=== Begin Enclosure ===

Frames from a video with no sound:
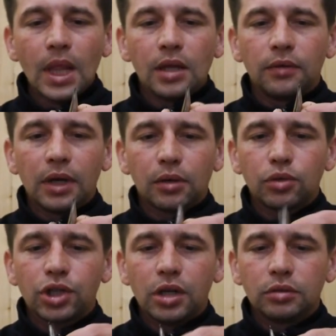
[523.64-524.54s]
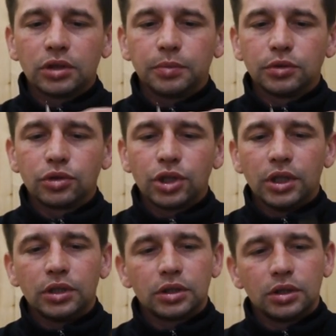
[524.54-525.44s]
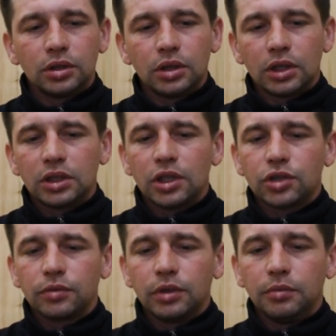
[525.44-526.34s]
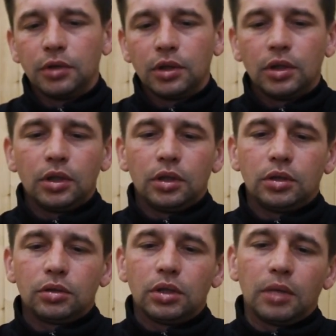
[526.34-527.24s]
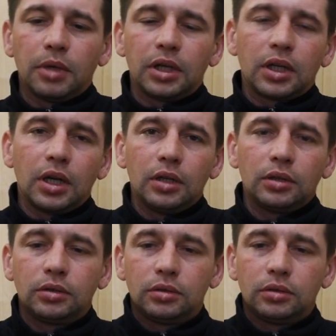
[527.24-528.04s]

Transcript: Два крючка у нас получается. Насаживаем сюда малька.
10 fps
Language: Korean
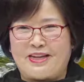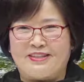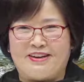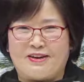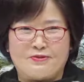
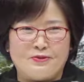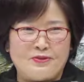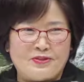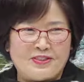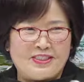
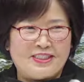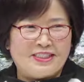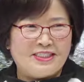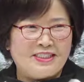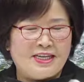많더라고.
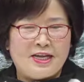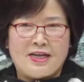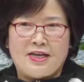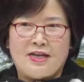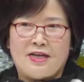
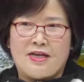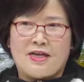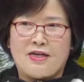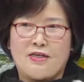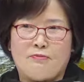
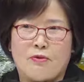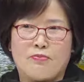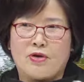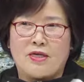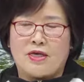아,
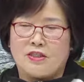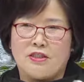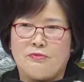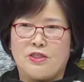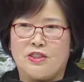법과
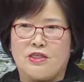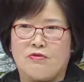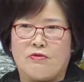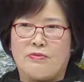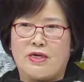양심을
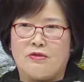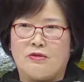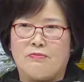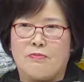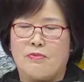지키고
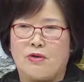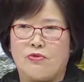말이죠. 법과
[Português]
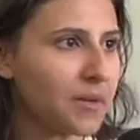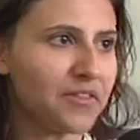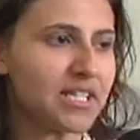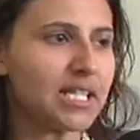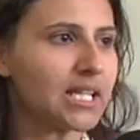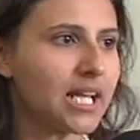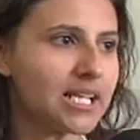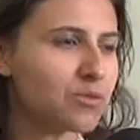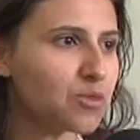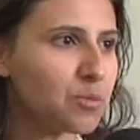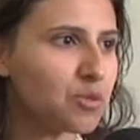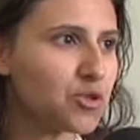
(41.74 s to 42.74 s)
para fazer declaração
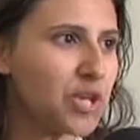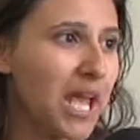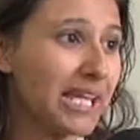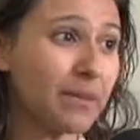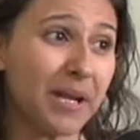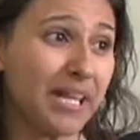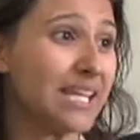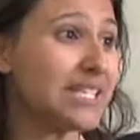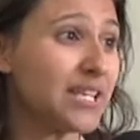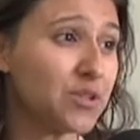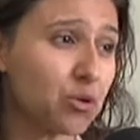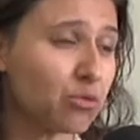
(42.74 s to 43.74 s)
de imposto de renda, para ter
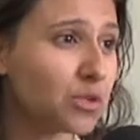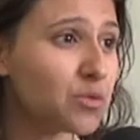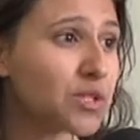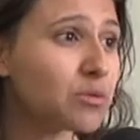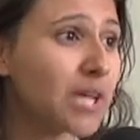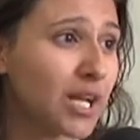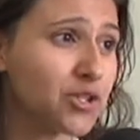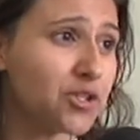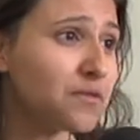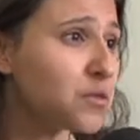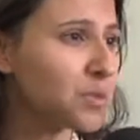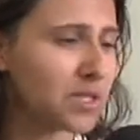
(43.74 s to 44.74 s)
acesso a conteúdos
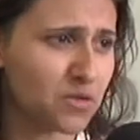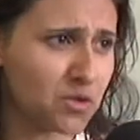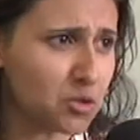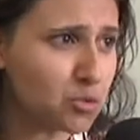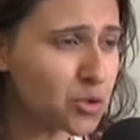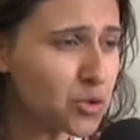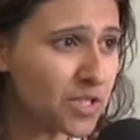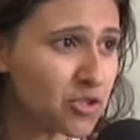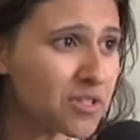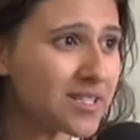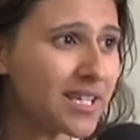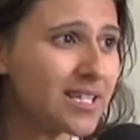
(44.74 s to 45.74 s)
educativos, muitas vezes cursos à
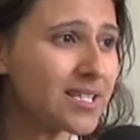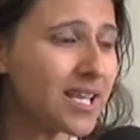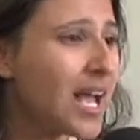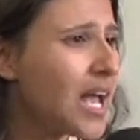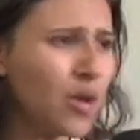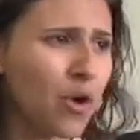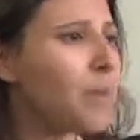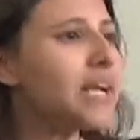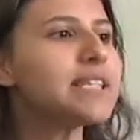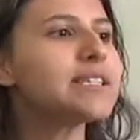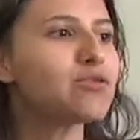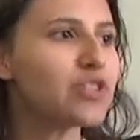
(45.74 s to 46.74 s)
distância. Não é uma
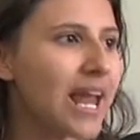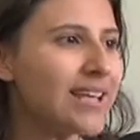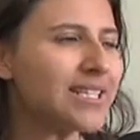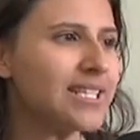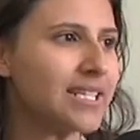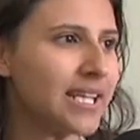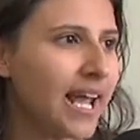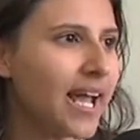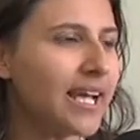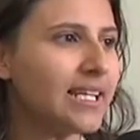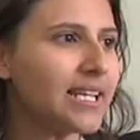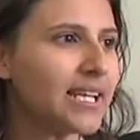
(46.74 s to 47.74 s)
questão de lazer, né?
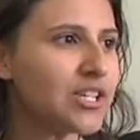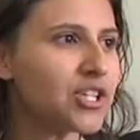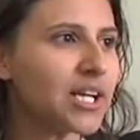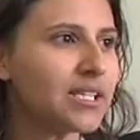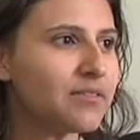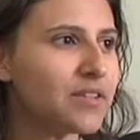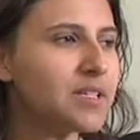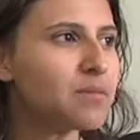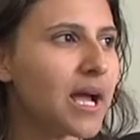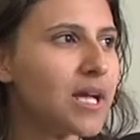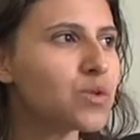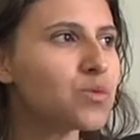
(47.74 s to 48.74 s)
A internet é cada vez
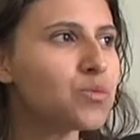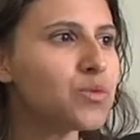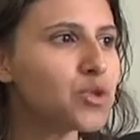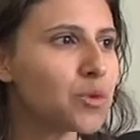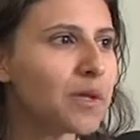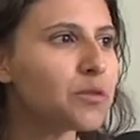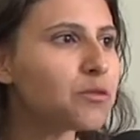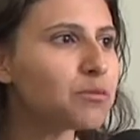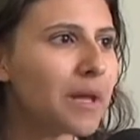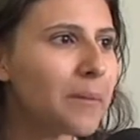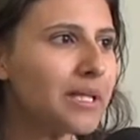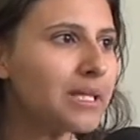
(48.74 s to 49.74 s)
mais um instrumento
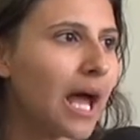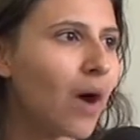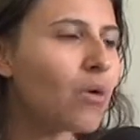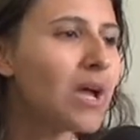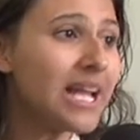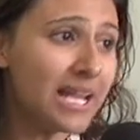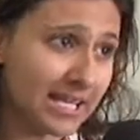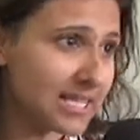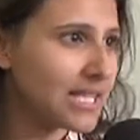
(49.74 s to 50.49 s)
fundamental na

=== End Enclosure ===
=== Begin Enclosure ===

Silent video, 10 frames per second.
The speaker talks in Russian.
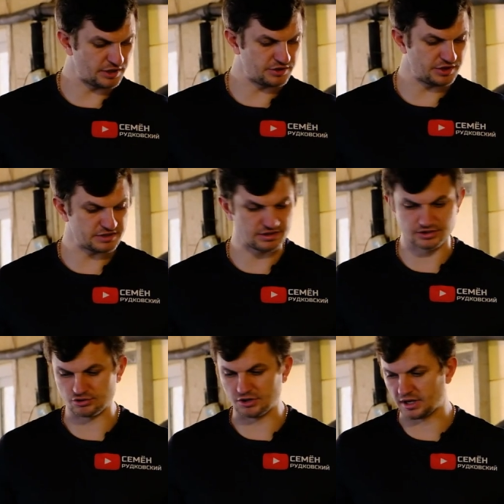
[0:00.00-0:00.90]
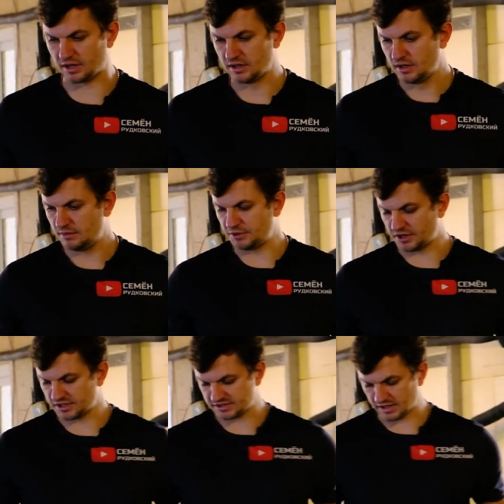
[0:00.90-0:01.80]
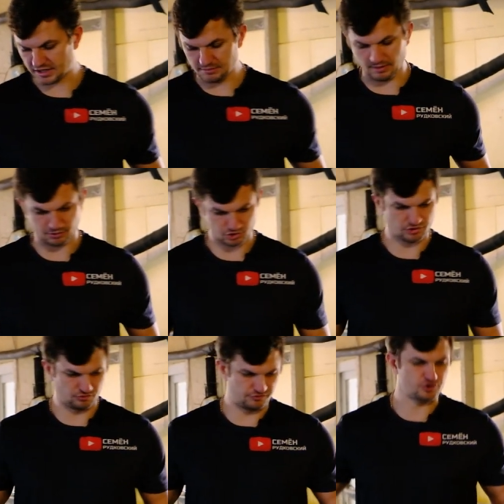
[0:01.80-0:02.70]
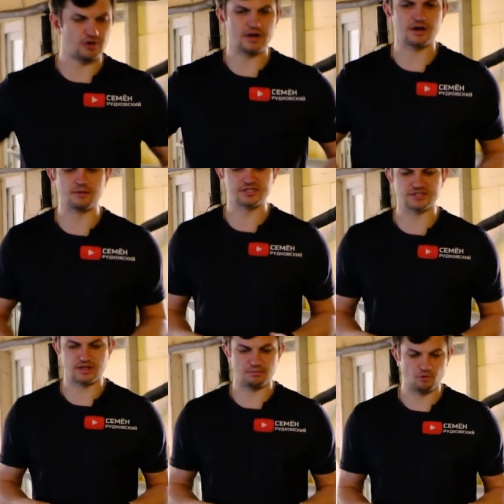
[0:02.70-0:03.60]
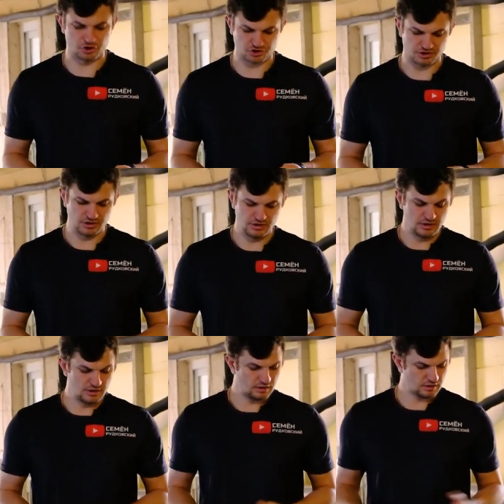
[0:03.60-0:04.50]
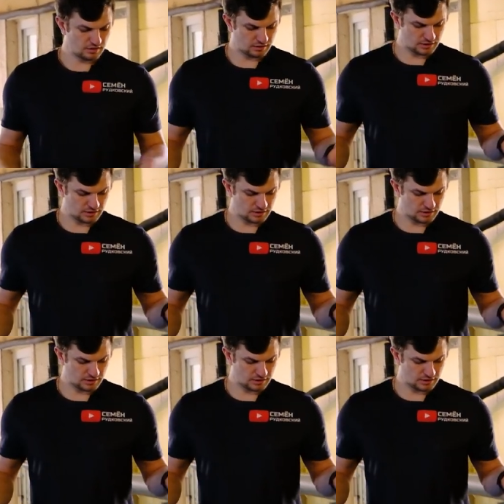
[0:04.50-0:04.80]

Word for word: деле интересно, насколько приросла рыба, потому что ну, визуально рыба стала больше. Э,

=== End Enclosure ===

Instructions for the task:
Within the listing above, the lines starting at the one containing "[0:01.80-0:02.70]" and ending at the one containing "Word for word: деле" are to be returned exactly. Omit the pictures.

Expected answer:
[0:01.80-0:02.70]
[0:02.70-0:03.60]
[0:03.60-0:04.50]
[0:04.50-0:04.80]

Word for word: деле интересно, насколько приросла рыба, потому что ну, визуально рыба стала больше. Э,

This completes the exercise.